No entanto, o surgimento dessas novas tecnologias gera discussões relevantes sobre a segurança e a eficácia dos sistemas de saúde, incluindo questões técnicas e regulatórias relacionadas à aplicação da IA na saúde. Isso ocorre porque as ferramentas de IA já estão sendo usadas e a tendência é que sejam cada vez mais implementadas no setor de saúde. Os benefícios sociais e tecnológicos são evidentes, especialmente em termos de tornar os sistemas de saúde mais ágeis e eficazes. No entanto, para que esses benefícios não se percam, é crucial que o desenvolvimento dessas novas tecnologias ocorra simultaneamente com a criação de um ambiente regulatório claro e coerente.

Nesse sentido, um estudo realizado por Flood e Régis (2021) merece destaque, pois aborda os riscos da adoção da IA na saúde, destacando a necessidade de fortalecer a regulação estatal sobre o tema. Embora o estudo se concentre na realidade do Canadá, suas conclusões podem ser aplicadas ao contexto brasileiro.

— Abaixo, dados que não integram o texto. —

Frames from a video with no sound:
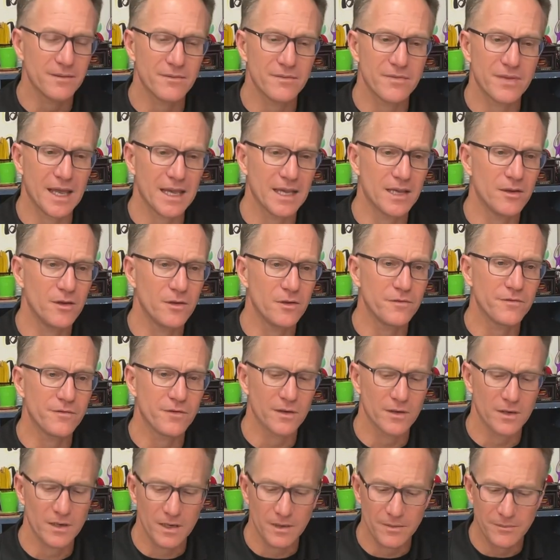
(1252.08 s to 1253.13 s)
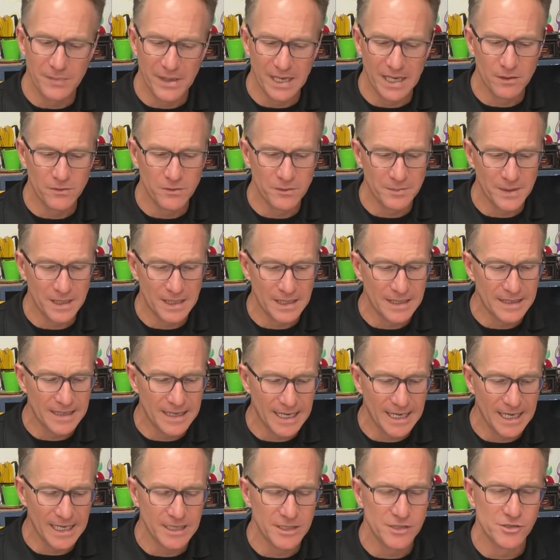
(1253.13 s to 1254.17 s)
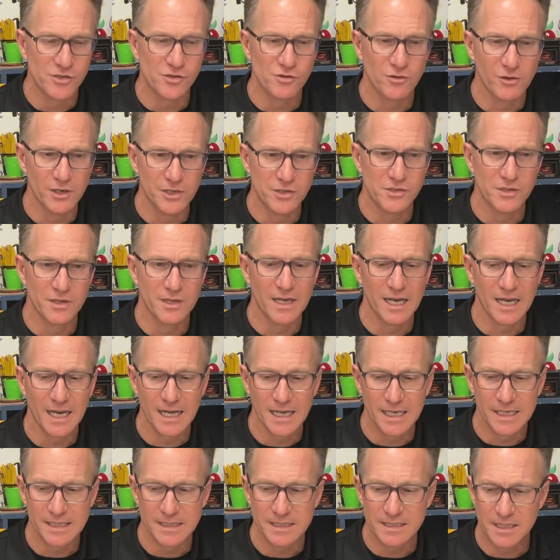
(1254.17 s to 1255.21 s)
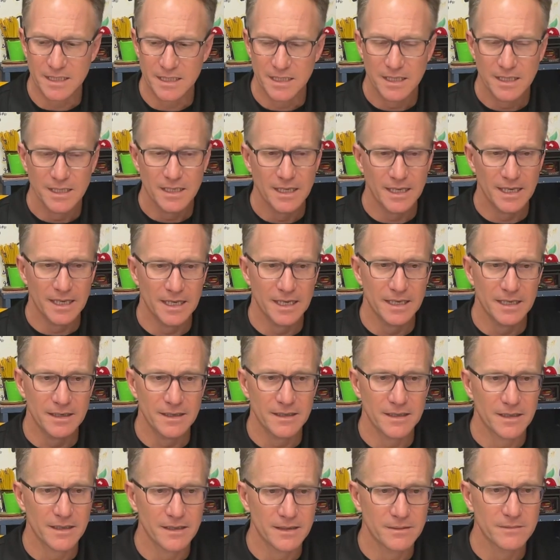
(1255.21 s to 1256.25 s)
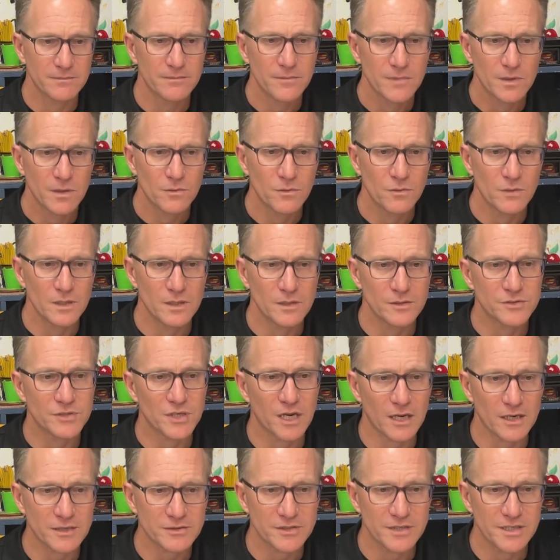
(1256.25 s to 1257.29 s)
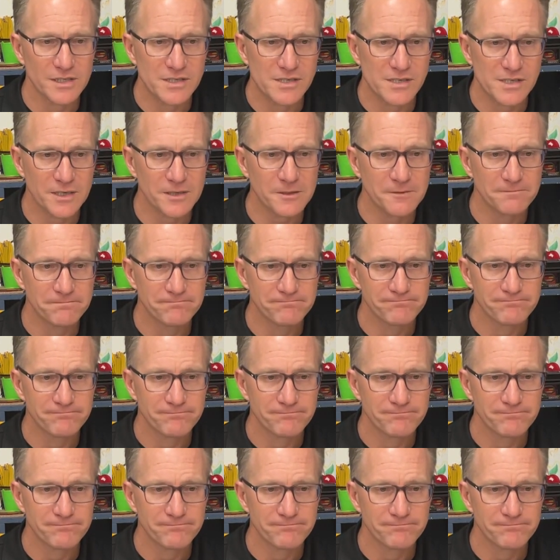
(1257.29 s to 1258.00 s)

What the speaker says: thank you for being with me today. Enjoyed you guys, and we'll talk to you soon.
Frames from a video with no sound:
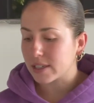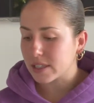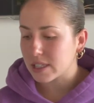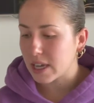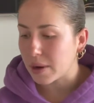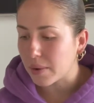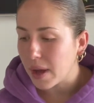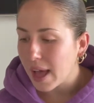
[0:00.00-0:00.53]

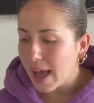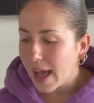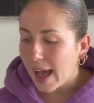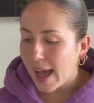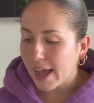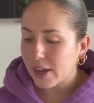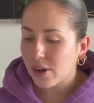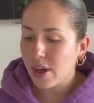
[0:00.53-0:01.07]
So
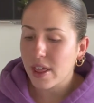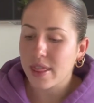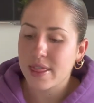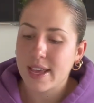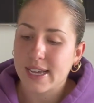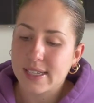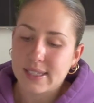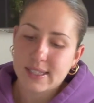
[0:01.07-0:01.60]
I got
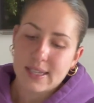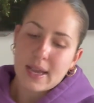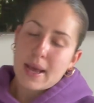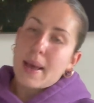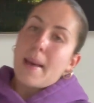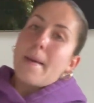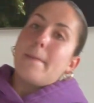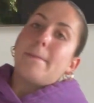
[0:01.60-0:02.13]
this
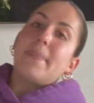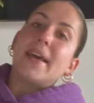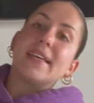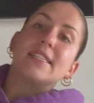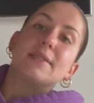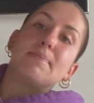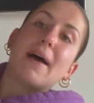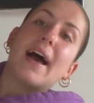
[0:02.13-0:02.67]

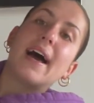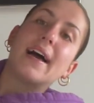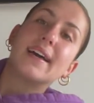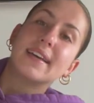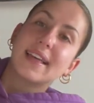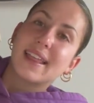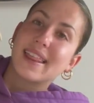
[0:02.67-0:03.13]
base bag.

Os autores identificaram três principais riscos e desafios na utilização da IA na saúde que justificam uma regulamentação mais robusta. Primeiramente, destacaram o risco de que, se não forem seguidas as boas práticas, as novas tecnologias possam prejudicar a saúde dos pacientes, como quando a IA prescreve tratamentos ou medicamentos incorretos. Em segundo lugar, chamaram a atenção para os riscos relacionados ao viés algorítmico das ferramentas de IA, que poderiam favorecer aqueles com recursos financeiros para acessar essas tecnologias em detrimento daqueles que dependem exclusivamente do sistema público de saúde. Por fim, salientaram que a existência de pontos cegos na utilização de IA na saúde é uma realidade inerente à própria natureza da inovação, e esses pontos cegos devem ser considerados na estruturação das capacidades estatais regulatórias no setor.

Além dos desafios regulatórios, é importante ressaltar que, embora seja inegável o potencial da IA em melhorar os serviços de saúde em todo o mundo, questões éticas e de privacidade também devem ser levadas em consideração.

Nesse contexto, a OMS (2021) elaborou o Relatório “Ética e Governança da Inteligência Artificial para a Saúde”, destacando as principais preocupações éticas e de privacidade relacionadas ao uso da IA na saúde.

Um ponto crucial destacado no relatório é a proteção de dados sensíveis na área da saúde, uma vez que esses dados têm proteção especial no Regulamento Geral de Proteção de Dados (GDPR) e na Lei Geral de Proteção de Dados (LGPD) no Brasil. Portanto, é necessário um tratamento especial e maior segurança no armazenamento e transferência desses dados.

Outro aspecto importante é a explicabilidade e transparência dos algoritmos utilizados. Os sistemas de IA muitas vezes envolvem o uso de algoritmos complexos de aprendizado de máquina, tornando difícil para os usuários, sejam eles pacientes ou médicos, compreender como esses algoritmos chegam a seus diagnósticos e resultados de exames. Portanto, é fundamental aumentar a explicabilidade dos algoritmos para garantir a compreensão e a confiança nas decisões da IA.

Outra questão abordada no relatório é o viés algorítmico, já que os sistemas de IA são treinados com base em dados existentes, o que pode resultar em viés se os dados forem enviesados. Portanto, é essencial que os algoritmos de IA em saúde considerem populações diversas para evitar viés nos resultados.

Esses são apenas alguns dos pontos destacados no relatório como importantes dimensões éticas a serem observadas ao utilizar a IA no setor de saúde. Eles englobam questões relacionadas à segurança, à redução das desigualdades na saúde, ao benefício e à segurança do paciente, à confidencialidade dos dados sensíveis e à responsabilização em caso de erros ou danos.

A IA oferece um enorme potencial para melhorar os serviços de saúde, como demonstrado pelo Ezra Flash AI, que promete revolucionar a detecção precoce do câncer. No entanto, é essencial que o uso dessas tecnologias seja acompanhado por regulamentações adequadas e que sejam respeitados princípios éticos e legais. Além disso, questões de privacidade e ética devem ser cuidadosamente consideradas para garantir que a implementação da IA na saúde ocorra de maneira bem-sucedida e em consonância com os princípios democráticos da sociedade brasileira. O equilíbrio entre o avanço tecnológico e a proteção do bem-estar dos pacientes é fundamental para o futuro da saúde baseada em IA.